Because of the wealth of information available on the Hsp70 chaperone machine, and its many roles involving cellular protein conformation changes (and time constraints), our consideration of this molecular chaperone will be divided into two sessions:

•  Session 8 will focus on the structure and substrate recognition of Hsp70, and will include:

  • Some background information (contained in my PowerPoint slides);

  • An overview of Hsp70 function as provide by two of our course review papers (Refs. #1 & 2 below);

  • An additional review paper by Bukau & Horwich (Ref. #5 below) that discusses Hsp70 structure and its reaction cycle in greater detail;

  • The atomic structure of the substrate-binding domain of the E. coli Hsp70 "DnaK" (Ref. #6 below);

  • Determination of the 'binding motif' of DnaK (Ref. #7 below)

   

•  Session 9 (March 30, 2005) will focus on the role of the Hsp70 molecular chaperone machine in cellular 'chaperone networks', i.e., cooperation by different molecular chaperone families in an assembly-line (or 'hand-off') fashion.

  • Course review papers #3 & #4 below can provide background material here;

  • Additional references will be designated, depending on our progress in Session 8.

Student Assignments (Session 8)

•  All students should read the material on Hsp70 in the Bukau & Horwich paper (Ref. #5).

•  Students #1,3,5,7,& 9: The paper by Zhu et al, 1996 (Ref. #6; Note: A pdf version of the html paper from Science has been posted to the course pages on the Library's eReserves site. The original html version is available thru the Ovid database, using the Ovid selection "Journals @ Ovid full text" option)

•  Students #2,4,6,8, & 10 Ref. #7 (Rudiger et al, 1997)

Reference List

Course Review Papers

1.   Mogk,A., Mayer,M.P., and Deuerling,E. (2002). Mechanisms of protein folding: Molecular chaperones and their application in biotechnology. Chembiochem 3, 807-814.

2.   Walter,S. and Buchner,J. (2002). Molecular chaperones - Cellular machines for protein folding. Angewandte Chemie-International Edition 41, 1098-1113.

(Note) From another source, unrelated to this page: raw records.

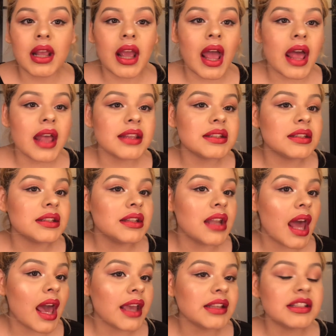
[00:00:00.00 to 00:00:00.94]
It's
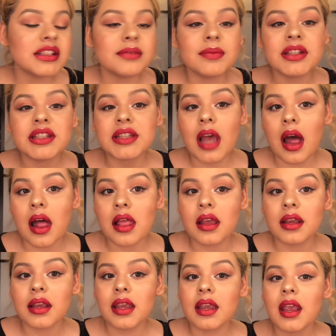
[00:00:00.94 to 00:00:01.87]
nice
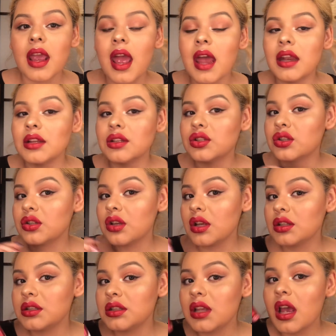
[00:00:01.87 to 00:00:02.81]
metallic-y, and it's
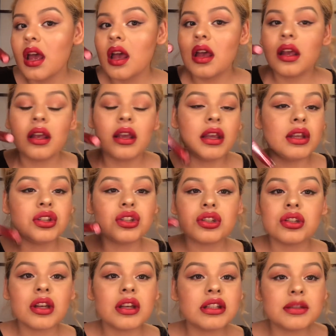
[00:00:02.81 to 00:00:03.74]

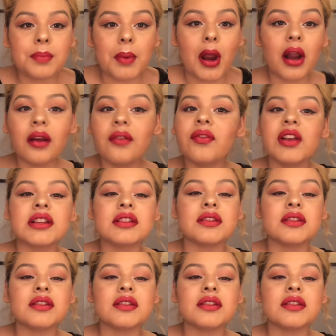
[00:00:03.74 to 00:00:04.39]
just perfect.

3.   Frydman,J. (2001). Folding of newly translated proteins in vivo: The role of molecular chaperones. Annu. Rev. Biochem. 70, 603-647.

4.   Young,J.C., Agashe,V.R., Siegers,K., and Hartl,F.U. (2004). Pathways of chaperone-mediated protein folding in the cytosol. Nature Reviews Molecular Cell Biology 5, 781-791.

New Papers for Session 8

5.   Bukau,B. and Horwich,A.L. (1998). The Hsp70 and Hsp60 chaperone machines. Cell 92, 351-366.

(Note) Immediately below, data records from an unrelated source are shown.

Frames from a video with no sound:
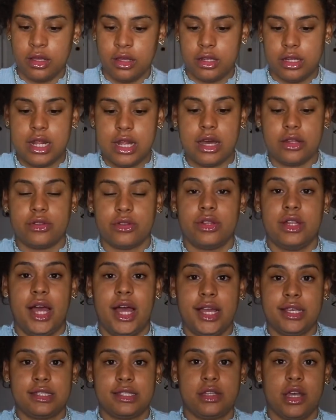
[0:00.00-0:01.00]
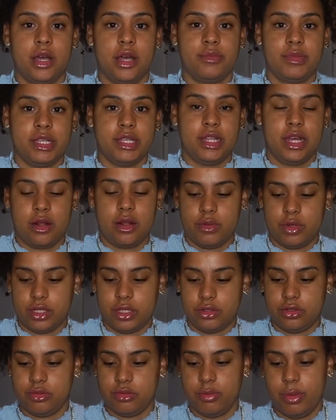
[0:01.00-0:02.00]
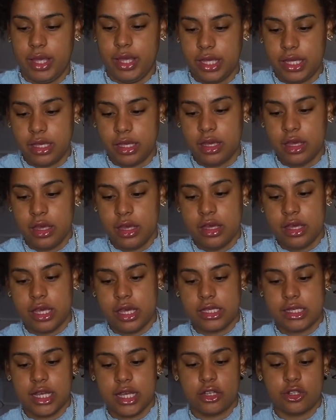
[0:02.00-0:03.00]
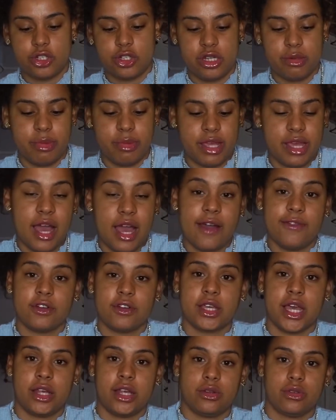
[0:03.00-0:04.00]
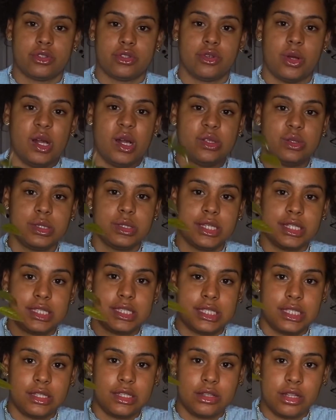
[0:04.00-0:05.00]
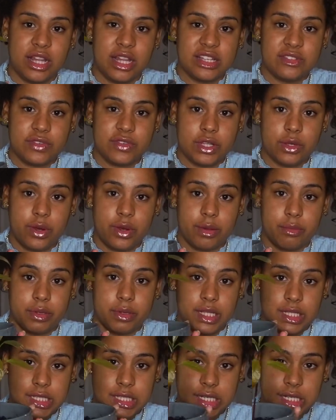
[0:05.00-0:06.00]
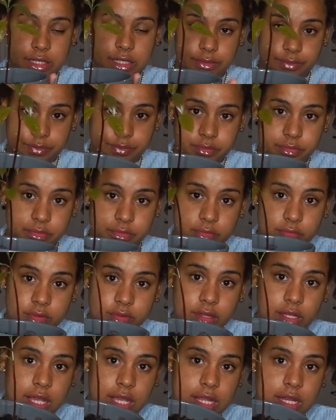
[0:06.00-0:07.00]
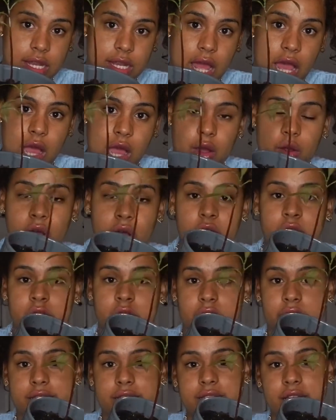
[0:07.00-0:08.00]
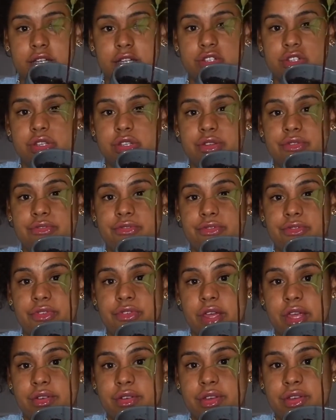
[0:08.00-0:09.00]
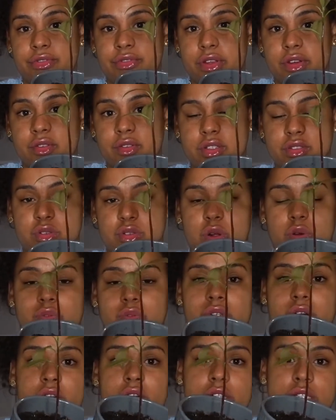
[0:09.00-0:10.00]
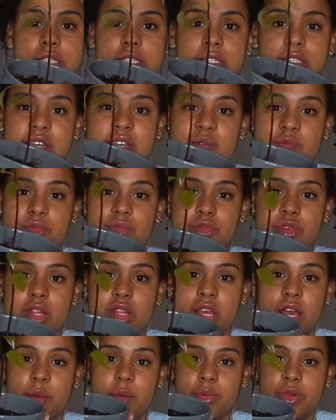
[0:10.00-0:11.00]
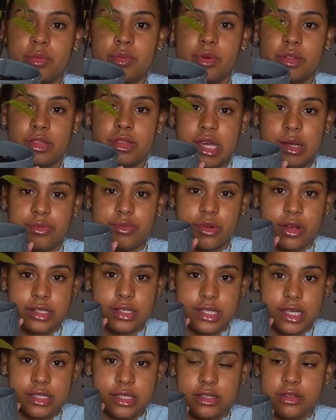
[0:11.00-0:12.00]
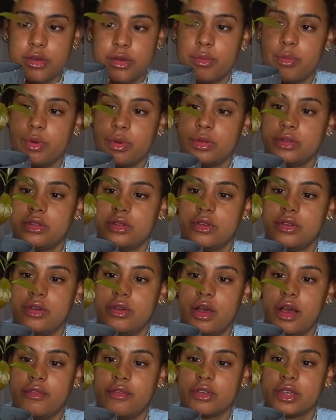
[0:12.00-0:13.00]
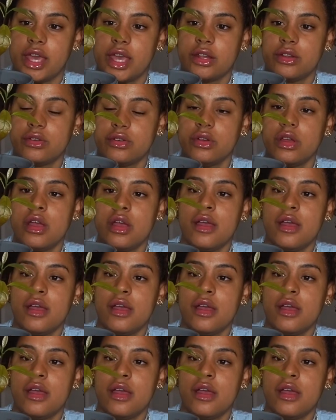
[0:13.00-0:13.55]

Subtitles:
Now the last update that I wanted to make is actually my avocado. So as you can see, in the last video I planted it, and now it's actually very grown. Honestly, I'm really happy about that process. But the avocado,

6.   Zhu,X., Zhao,X., Burkholder,W.F., Gragerov,A., Ogata,C.M., Gottesman,M.E., and Hendrickson,W.A. (1996). Structural analysis of substrate binding by the molecular chaperone DnaK. Science 272, 1606-1614.

7.   Rudiger,S., Germeroth,L., Schneider-Mergener,J., and Bukau,B. (1997). Substrate specificity of the DnaK chaperone determined by screening cellulose-bound peptide libraries. EMBO J. 16, 1501-1507.